Has something changed for the differential expression in the most recent version of scvi-tools? Previously, plots of bayes_factor vs. lfc_median were very similar to plots of prob_de vs. lfc_median. prob_de plots still look ok, but bayes_factor plots look like this:
Additionally, comparing lfc changes to ground truth simulated data gives wildly inaccurate results. Pseudobulk differential expression on the same dataset gives a perfect correlation (pearson=1.0)
Does the second plot look better in the old scVI-tools version? See other post about changes.
Could you try with a manual very small pseudocounts like 1e-10?
The Bayes factor plot likely looks find for a two-way comparison (change or not change vs the new three way comparison up/unchanged/down). There might be something wrong in computation there.
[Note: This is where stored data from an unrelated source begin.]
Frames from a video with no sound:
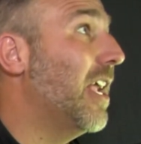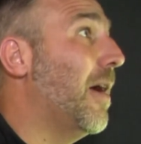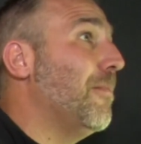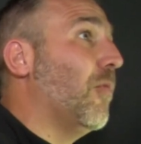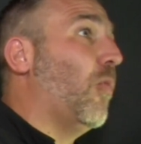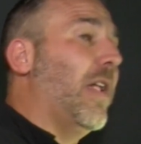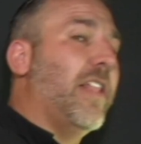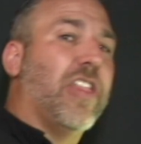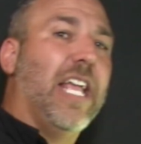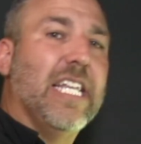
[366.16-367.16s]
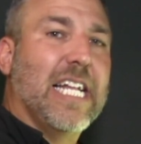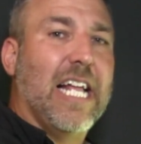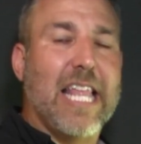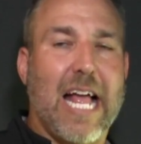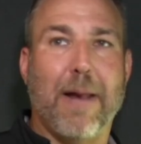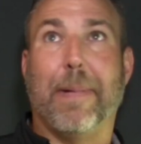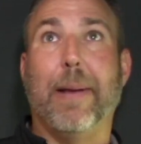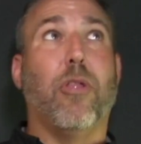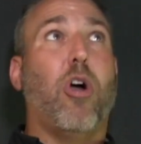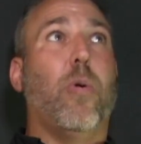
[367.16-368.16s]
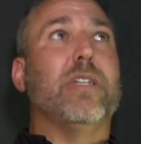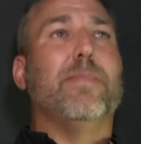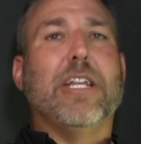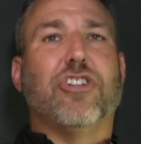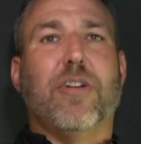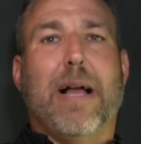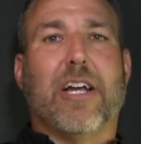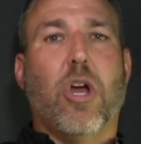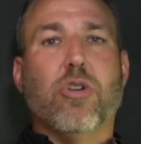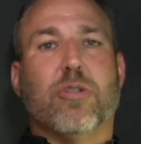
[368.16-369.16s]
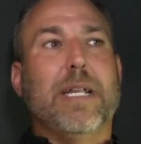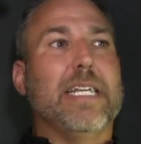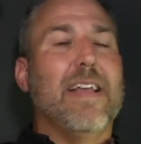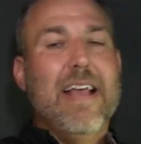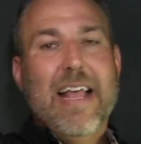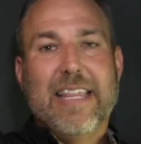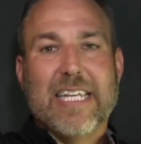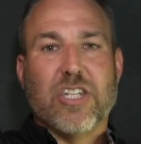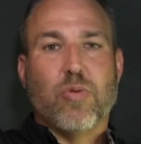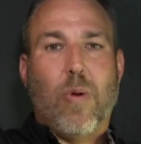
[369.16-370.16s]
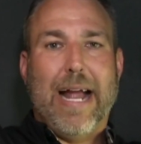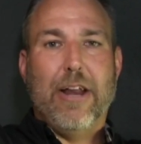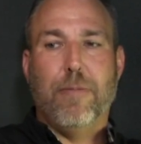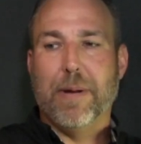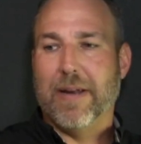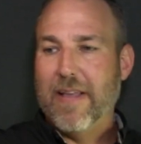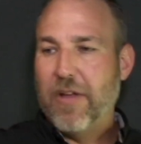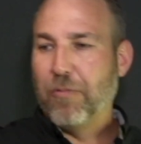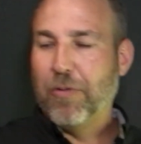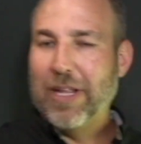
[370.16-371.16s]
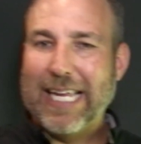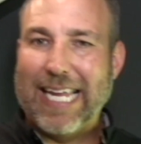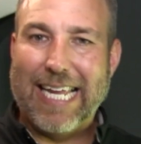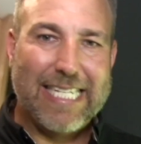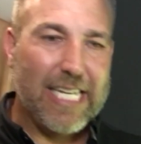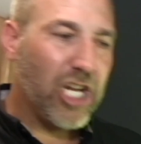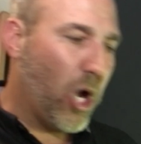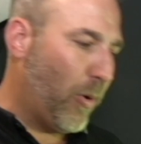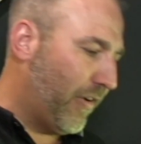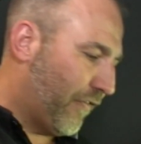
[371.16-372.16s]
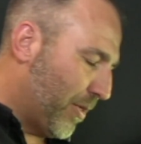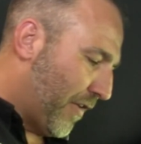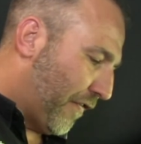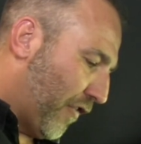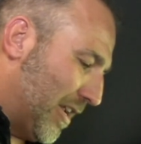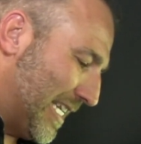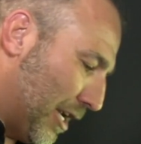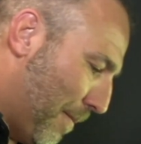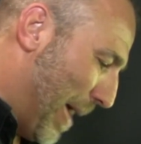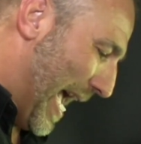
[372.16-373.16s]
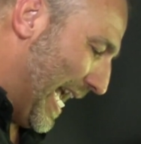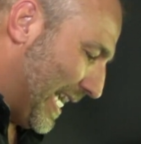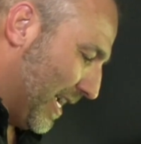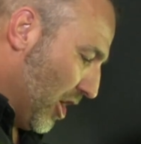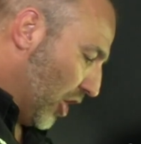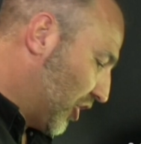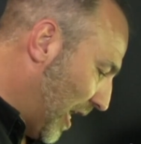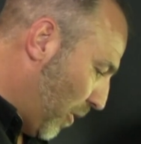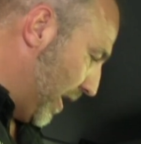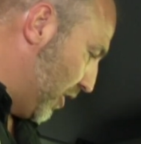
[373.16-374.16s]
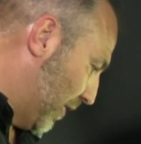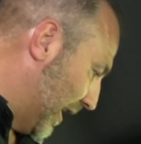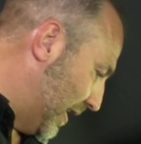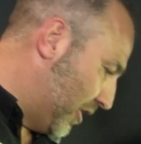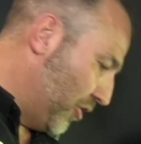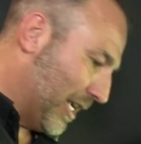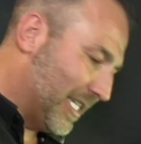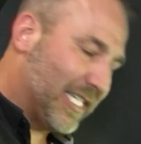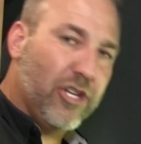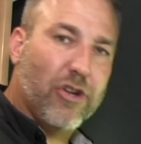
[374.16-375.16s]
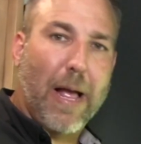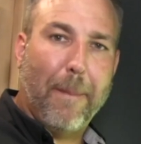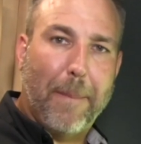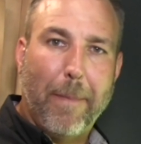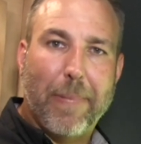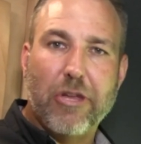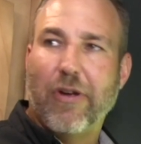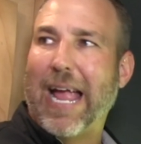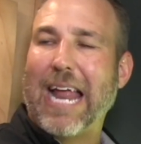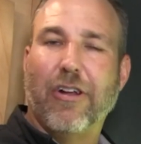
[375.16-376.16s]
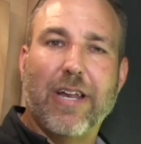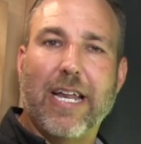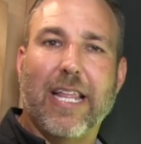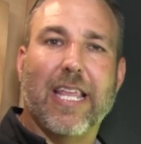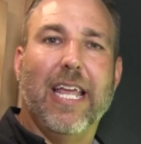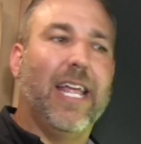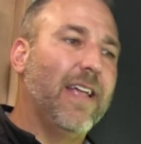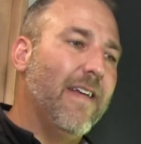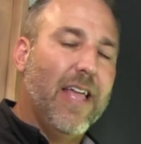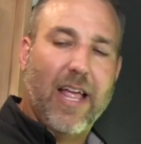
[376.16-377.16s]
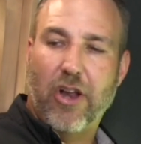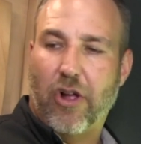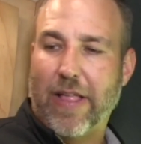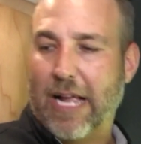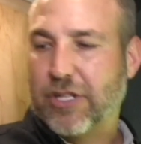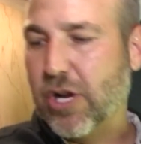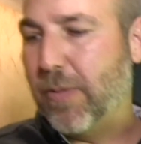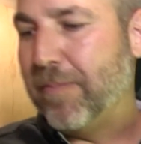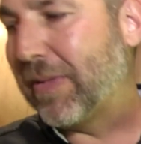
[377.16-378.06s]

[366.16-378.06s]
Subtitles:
up, one of the things that people always mention about Coachmen is this is wide open. Really easy going from the front to back, so that way you can see you're not bumping your head on anything and all that. So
Changing pseudo counts gives the same results. Changing test_mode=‘two’ does reproduce the bayes factor plots as before, but the lfc estimates are still off. I applied the LFC changes to only genes expressed in >10% of cells and this increased the correlation to ~0.75, but I am still getting better LFC estimates with pseudobulk. I don’t have the plot on the bottom from a previous version (it was years ago I first tested this), but the results were certainly more accurate. I’ll keep an eye on the other post for the kwargs to reproduce previous versions
I found the issue, it has to do with total counts per celltype. If there are not at least 10 counts for a gene in a given cell type then the lfc estimates are off:
I forgot to mention that is on the log1p scale, so the model seems to require a fairly high number of counts per cell type for accurate LFC estimates. There also seem to be a high number of false positive detected as well. Pseudobulk does not suffer from either of these issues. Any suggestions or solutions from the developers here?
Regarding the false positives, it seems to be that genes altered in one cell type are showing up as differentially expressed in other cell types they are not altered in. This appears to be due to the normalization. Here are 3 example false positive genes, the top are library size normalized and log1p transformed and the bottom are normalized values extracted from the scVI model. The raw counts and all associated metadata are identical between batches for these genes in this cell type. These genes are altered in other cell types, and that appears to affect the normalization in this cell type. I have many examples of this.